Muchas afirmaciones tremendistas no tuvieron en cuenta una cuestión que parece más que obvia. La cantidad de radiación que llega a la superficie de la Tierra depende, ante todo, de la cantidad de radiación emitida por el sol. Esa radiación varía en cada uno de los ciclos solares y aumenta o disminuye su intensidad por factores muy ajenos a la acción del hombre. Además, por su elevada inestabilidad, la concentración de moléculas estratosféricas de ozono es afectada por aquellos ciclos. Cuando el ciclo solar es de alta radiación, la destrucción del ozono es muy marcada, sobre todo en las regiones cercanas a la línea ecuatorial. Un ciclo de radiación en alza se observó desde fines de los ‘80, en coincidencia con el adelgazamiento de la capa de ozono. Es posible que la actual estabilización de la capa de ozono se deba en parte al ciclo de declive de la radiación solar, que se da desde los primeros años del siglo.

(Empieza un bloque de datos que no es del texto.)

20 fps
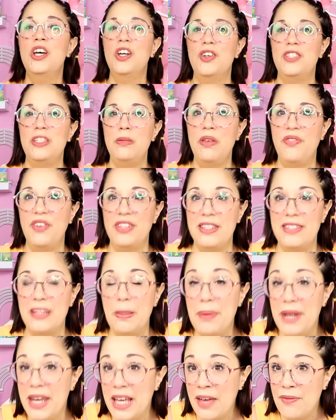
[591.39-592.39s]
così mi fate
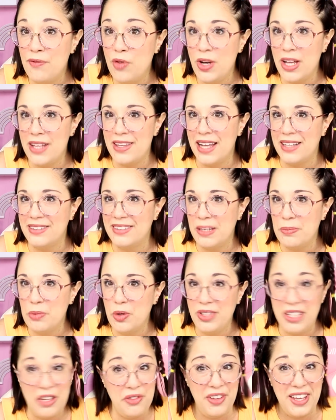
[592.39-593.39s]
sapere che volete altre
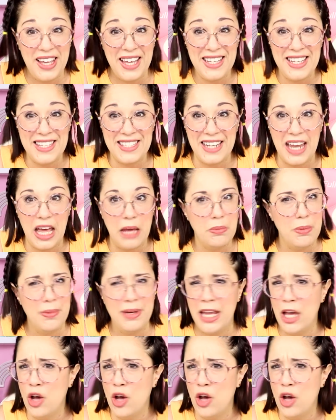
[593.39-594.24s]
modifiche di slime.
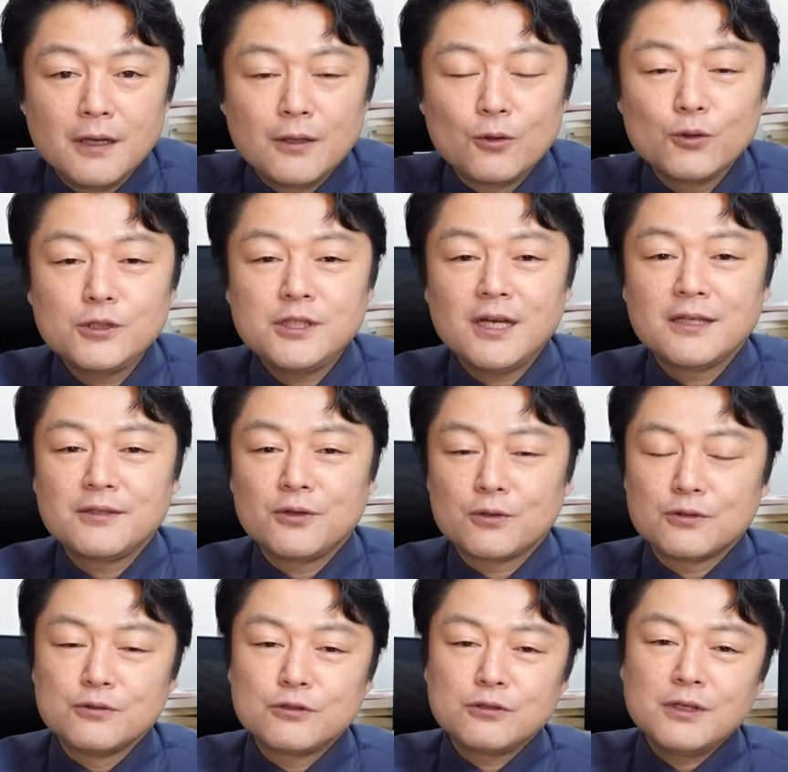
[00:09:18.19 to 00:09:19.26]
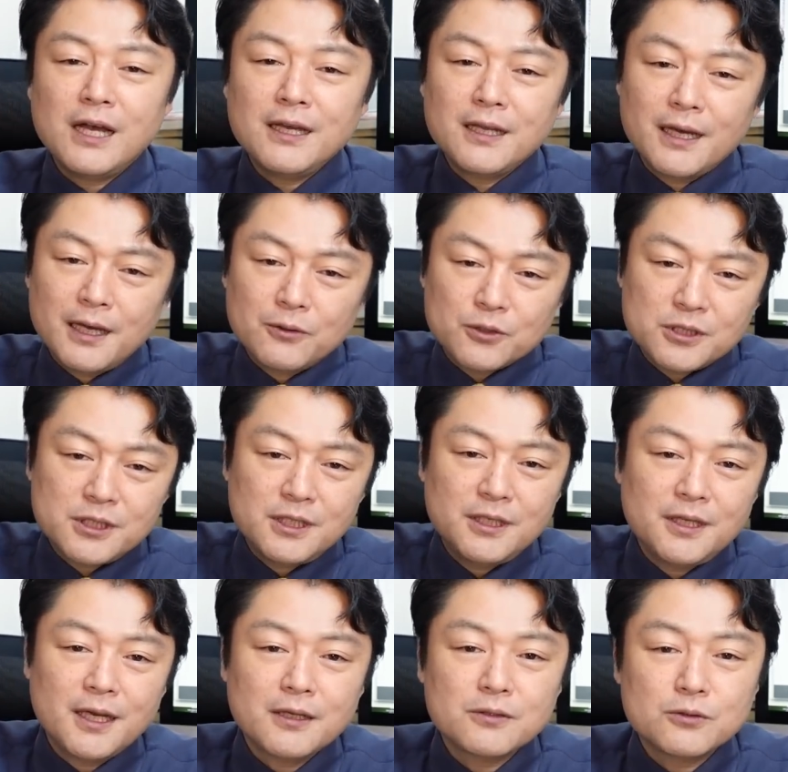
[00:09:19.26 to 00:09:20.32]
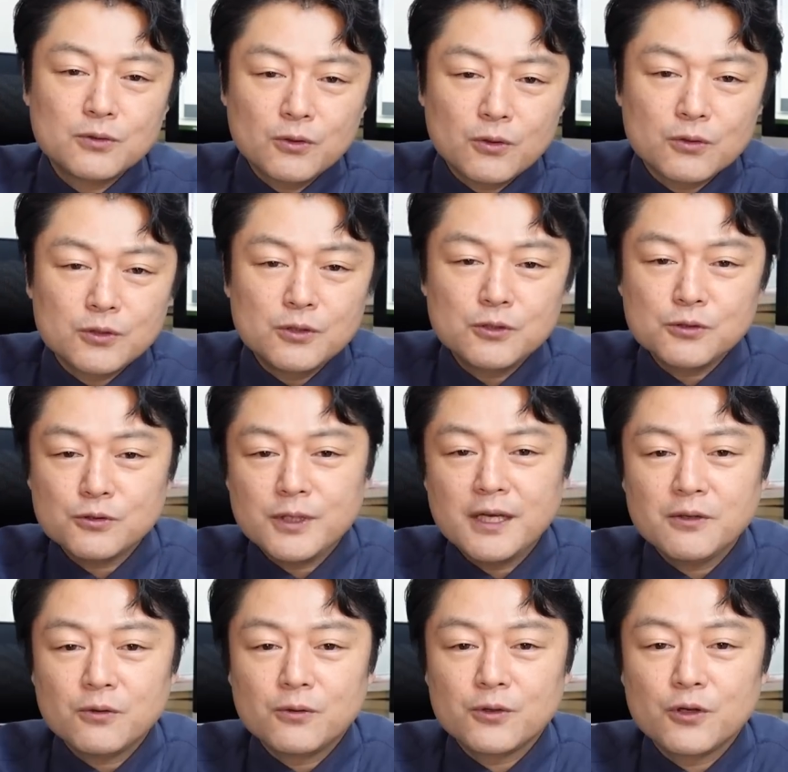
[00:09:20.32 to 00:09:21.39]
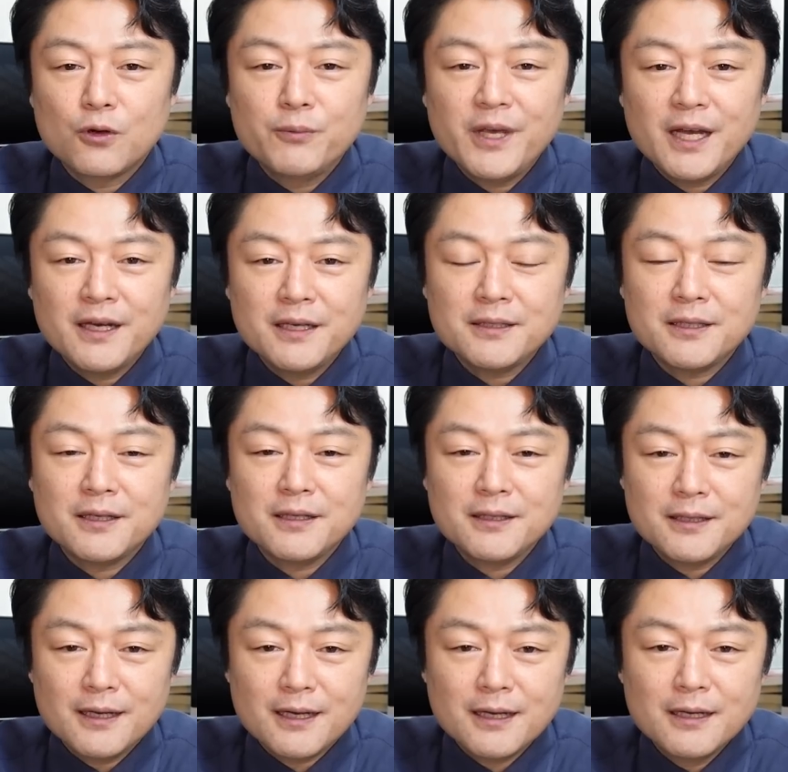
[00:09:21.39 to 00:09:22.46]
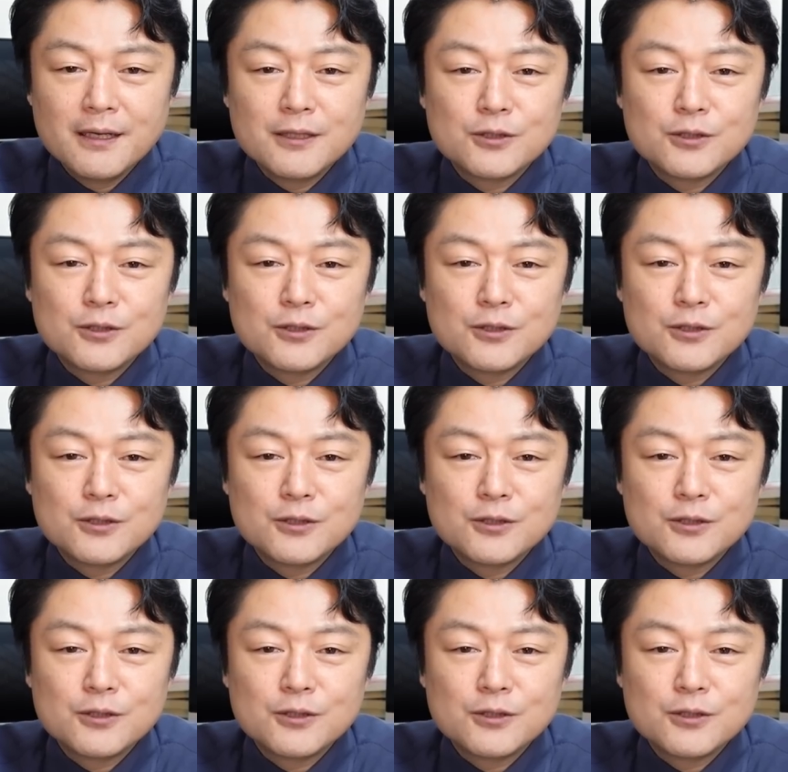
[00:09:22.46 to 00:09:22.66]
ロシアによるウクライナへの侵略のニュース原稿を読み上げていた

Ya sea porque los acuerdos internacionales para la reducción de los CFC dieron sus frutos, porque el papel de la contaminación provocada por el hombre no tenía el peso esperado en el equilibrio natural del ozono atmosférico, por la acción de las radiaciones solares, o por todas estas causas combinadas, lo cierto es que el deterioro de la capa de ozono parece haberse detenido. La toma de conciencia a nivel global acerca del problema de la capa de ozono ha sido importante, así como las acciones conjuntas llevadas a cabo a nivel internacional. Pero, como vemos, es muy difícil estimar cuánta responsabilidad tienen las acciones humanas en este asunto tan complejo, más allá de los autofestejados logros del Protocolo de Montreal y la NASA. En 2010, tanto fuentes de la agencia espacial estadounidense como estudios realizados por la Organización Mundial Meteorológica (OMM) y el Programa de Naciones Unidas para el Medio Ambiente (Pnuma) mostraron que la capa de ozono ha permanecido estable durante casi 10 años. Un hecho que desmiente muchas afirmaciones extremas efectuadas en base a un uso poco cauteloso de conocimientos que la ciencia ha adquirido en los últimos tres siglos. Tres siglos es mucho para nuestra historia, pero un suspiro para la historia de la Tierra, que en millones de años ha sabido adquirir una dinámica propia, muy difícil de comprender y modificar por el frágil y efímero homo sapiens.